TASK REQUIREMENTS:
Your reply should set down word for word each line below from the one with "(2.70 s to 3.60 s)" through the final line, both included, but none of the pictures.

[Items from a data source]
=== Begin Enclosure ===
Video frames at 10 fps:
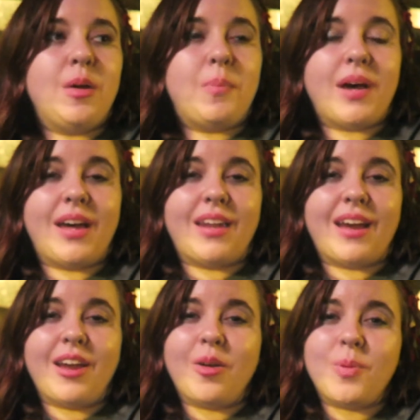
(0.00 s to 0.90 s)
But
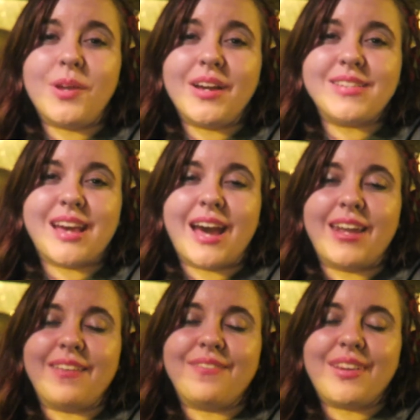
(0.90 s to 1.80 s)
I hope you guys
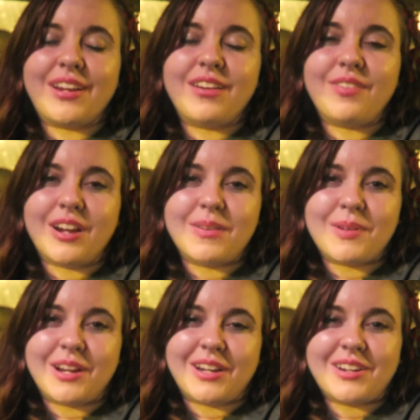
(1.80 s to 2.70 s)
had a very, very
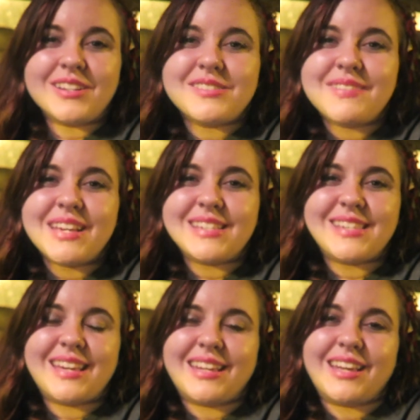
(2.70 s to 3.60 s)
Merry
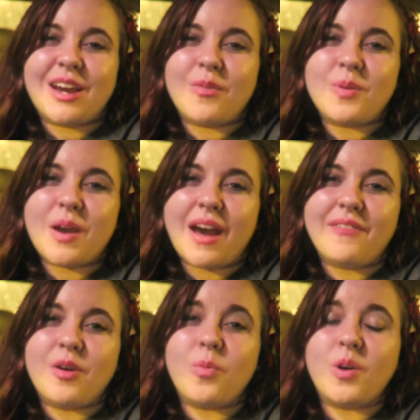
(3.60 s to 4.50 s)
Christmas, and I hope you
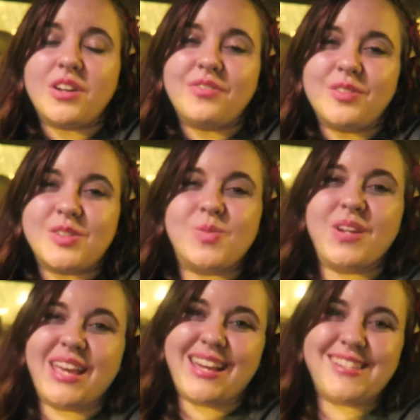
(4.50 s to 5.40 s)
have a wonderful
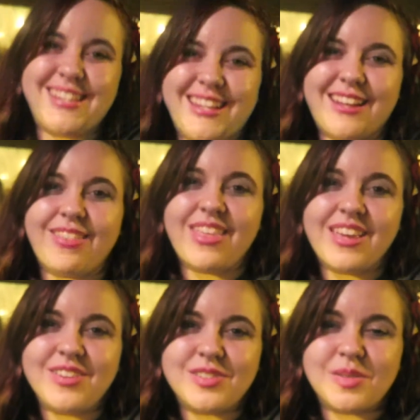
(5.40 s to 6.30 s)
2018.
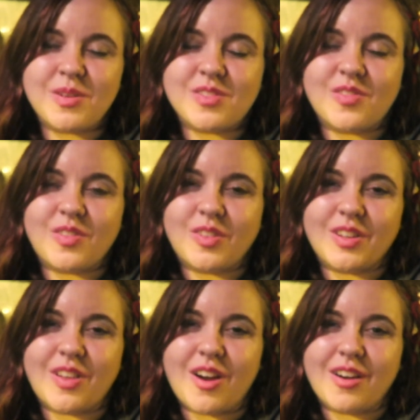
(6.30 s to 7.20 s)
Thank you so much for
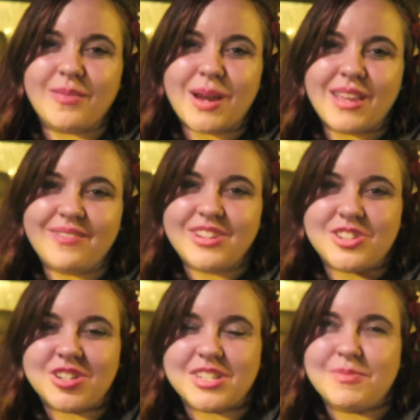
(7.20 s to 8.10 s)
following along on my
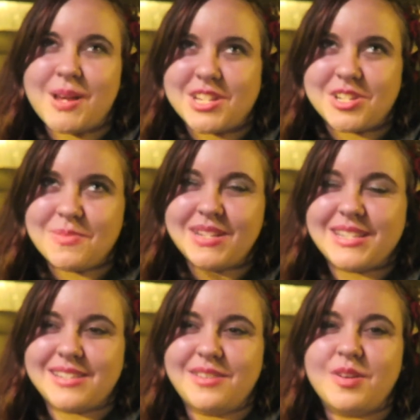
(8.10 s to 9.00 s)
adventures, especially my
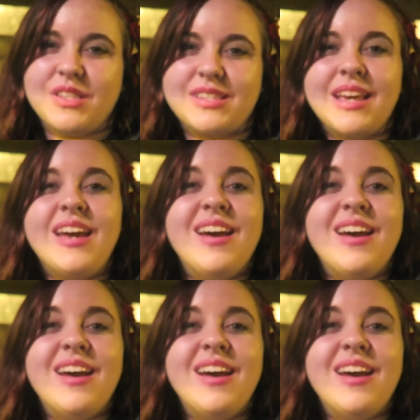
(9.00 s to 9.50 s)
Disney ones.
=== End Enclosure ===
RESULT:
(2.70 s to 3.60 s)
Merry
(3.60 s to 4.50 s)
Christmas, and I hope you
(4.50 s to 5.40 s)
have a wonderful
(5.40 s to 6.30 s)
2018.
(6.30 s to 7.20 s)
Thank you so much for
(7.20 s to 8.10 s)
following along on my
(8.10 s to 9.00 s)
adventures, especially my
(9.00 s to 9.50 s)
Disney ones.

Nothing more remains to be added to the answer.